For UK businesses, cloud choice shapes cost, performance, security, and the practical reality of how the business builds and runs systems. Read more in our Cloud Computing Software guide.

Database Management Systems

Database management systems store, organise, and retrieve the data that nearly every application depends on. The category covers relational databases, NoSQL platforms, time series databases, search platforms, analytical data warehouses, and the increasingly important vector databases used in AI applications.

For UK businesses, database choice affects performance, cost, and compliance. UK GDPR adds particular requirements around data location, retention, and the practical handling of data subject rights. Read more in our Database Management Systems guide.

Low Code and No Code Platforms

Low code and no code platforms allow business users and developers to build applications, automations, and integrations using visual interfaces and pre built components rather than traditional coding. The category has matured substantially, with platforms now handling significant business workloads and complementing rather than replacing traditional development.

For UK businesses, low code and no code platforms offer a practical way to address the perpetual gap between what business users want and what conventional development can deliver in time.

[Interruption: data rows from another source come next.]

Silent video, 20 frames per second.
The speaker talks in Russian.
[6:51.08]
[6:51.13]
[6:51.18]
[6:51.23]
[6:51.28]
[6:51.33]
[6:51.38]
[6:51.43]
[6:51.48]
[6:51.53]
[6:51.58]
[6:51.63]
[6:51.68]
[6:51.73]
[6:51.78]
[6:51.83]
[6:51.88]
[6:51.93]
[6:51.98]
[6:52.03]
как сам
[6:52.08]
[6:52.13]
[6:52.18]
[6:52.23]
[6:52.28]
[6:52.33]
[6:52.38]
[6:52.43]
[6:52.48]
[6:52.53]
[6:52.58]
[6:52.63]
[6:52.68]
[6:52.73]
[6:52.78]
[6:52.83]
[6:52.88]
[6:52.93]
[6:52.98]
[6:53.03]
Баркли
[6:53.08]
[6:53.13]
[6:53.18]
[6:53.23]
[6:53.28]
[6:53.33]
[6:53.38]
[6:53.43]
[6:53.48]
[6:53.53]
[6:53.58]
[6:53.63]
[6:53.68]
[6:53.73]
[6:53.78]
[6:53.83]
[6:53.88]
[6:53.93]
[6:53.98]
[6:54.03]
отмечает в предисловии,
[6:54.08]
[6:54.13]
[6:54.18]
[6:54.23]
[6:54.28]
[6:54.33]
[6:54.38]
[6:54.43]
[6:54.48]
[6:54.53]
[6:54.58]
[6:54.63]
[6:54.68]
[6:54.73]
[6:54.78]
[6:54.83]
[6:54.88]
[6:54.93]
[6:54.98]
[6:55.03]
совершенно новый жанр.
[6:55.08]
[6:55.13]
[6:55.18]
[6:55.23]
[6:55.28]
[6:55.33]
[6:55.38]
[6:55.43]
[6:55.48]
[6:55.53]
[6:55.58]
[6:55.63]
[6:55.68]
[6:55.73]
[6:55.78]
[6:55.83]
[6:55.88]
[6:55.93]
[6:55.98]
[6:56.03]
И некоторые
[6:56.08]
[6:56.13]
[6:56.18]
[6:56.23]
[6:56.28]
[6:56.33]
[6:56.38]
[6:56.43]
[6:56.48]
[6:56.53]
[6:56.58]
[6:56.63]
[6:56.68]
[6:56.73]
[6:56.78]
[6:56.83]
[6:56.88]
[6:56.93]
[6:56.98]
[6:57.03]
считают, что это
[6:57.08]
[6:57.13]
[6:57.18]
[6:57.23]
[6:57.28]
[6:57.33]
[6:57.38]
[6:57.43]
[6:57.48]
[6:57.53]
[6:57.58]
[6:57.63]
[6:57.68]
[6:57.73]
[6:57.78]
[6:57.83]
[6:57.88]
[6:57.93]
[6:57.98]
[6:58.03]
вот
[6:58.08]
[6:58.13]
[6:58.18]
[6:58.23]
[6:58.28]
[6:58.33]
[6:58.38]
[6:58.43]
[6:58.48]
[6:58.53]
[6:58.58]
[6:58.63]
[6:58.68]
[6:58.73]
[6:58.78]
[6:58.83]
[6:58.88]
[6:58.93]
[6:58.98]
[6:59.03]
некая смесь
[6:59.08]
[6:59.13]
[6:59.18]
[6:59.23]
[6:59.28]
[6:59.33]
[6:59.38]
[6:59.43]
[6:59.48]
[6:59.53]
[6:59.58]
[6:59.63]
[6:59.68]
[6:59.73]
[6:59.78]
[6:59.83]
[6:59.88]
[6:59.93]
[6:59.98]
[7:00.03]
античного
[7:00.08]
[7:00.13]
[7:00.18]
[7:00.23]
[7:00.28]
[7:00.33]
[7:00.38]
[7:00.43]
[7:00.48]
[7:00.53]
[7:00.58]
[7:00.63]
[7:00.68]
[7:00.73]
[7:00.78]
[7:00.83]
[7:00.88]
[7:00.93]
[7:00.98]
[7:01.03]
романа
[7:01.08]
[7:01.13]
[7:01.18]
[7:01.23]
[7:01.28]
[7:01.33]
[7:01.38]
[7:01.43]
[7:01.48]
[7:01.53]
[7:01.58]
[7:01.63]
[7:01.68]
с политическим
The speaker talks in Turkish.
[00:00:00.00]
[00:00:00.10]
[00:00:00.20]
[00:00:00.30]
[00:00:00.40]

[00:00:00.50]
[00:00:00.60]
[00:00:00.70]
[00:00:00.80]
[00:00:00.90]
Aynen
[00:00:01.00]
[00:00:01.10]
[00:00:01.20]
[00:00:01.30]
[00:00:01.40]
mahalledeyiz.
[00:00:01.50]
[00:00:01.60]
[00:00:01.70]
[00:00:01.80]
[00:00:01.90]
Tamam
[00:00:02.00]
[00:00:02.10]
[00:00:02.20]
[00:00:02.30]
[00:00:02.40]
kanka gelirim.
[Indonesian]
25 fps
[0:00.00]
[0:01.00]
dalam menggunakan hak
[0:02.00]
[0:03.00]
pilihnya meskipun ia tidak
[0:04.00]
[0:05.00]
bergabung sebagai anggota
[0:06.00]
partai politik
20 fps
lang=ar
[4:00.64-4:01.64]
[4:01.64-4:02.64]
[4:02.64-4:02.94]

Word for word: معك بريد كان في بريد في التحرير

Read more in our Low Code and No Code Platforms guide.


UK Specific Considerations Across IT and Development Software

Several UK specific themes apply across virtually every category of IT and development software.

  • UK GDPR: Personal data handled by systems falls within UK GDPR with corresponding obligations on lawful basis, security, retention, and data subject rights.
  • NCSC guidance: The National Cyber Security Centre publishes detailed guidance on technology security, including specific guidance on cloud security, software development, and supply chain risk.
  • Cyber Essentials: The UK’s baseline cyber security certification is increasingly expected of suppliers across both public and private sectors.
  • ISO 27001: Many UK organisations operate under ISO 27001 information security management systems, with implications for the platforms they use and the controls those platforms must support.
  • Public sector technology requirements: Organisations selling to UK public sector or operating within it must consider G Cloud, the GDS service standard, and the broader public sector technology environment.
  • Data residency: Many UK organisations have specific requirements about where data is stored and processed, with cloud platforms supporting UK or European data residency options.
  • Accessibility: The Equality Act and the Public Sector Bodies Accessibility Regulations affect platforms used to build websites and applications, particularly in the public sector.

How IT and Development Software Categories Connect

The categories in this guide are deeply interconnected. Cloud computing provides the underlying infrastructure on which most modern systems run. DevOps tools support the build and deployment of those systems, with version control systems holding the source. Website development platforms and CMSs sit on top, with API management connecting systems together. Database management systems store the data that everything else depends on. Low code and no code platforms increasingly span all of these layers, providing alternative paths to the same outcomes.

For UK technology teams, the practical challenge is composing these categories into a coherent platform that supports the organisation’s specific work. Open APIs, mature integration patterns, and a clear architectural strategy matter at least as much as the individual product choices.

Final Thoughts on IT and Development Software for UK Businesses

IT and development software is the foundation on which nearly every other category of business technology sits. The platforms covered in this guide support the disciplined building, deployment, and operation of the systems that modern UK businesses depend on. Choose carefully, with strategy, integration, security, and UK regulatory fit at the front of your mind.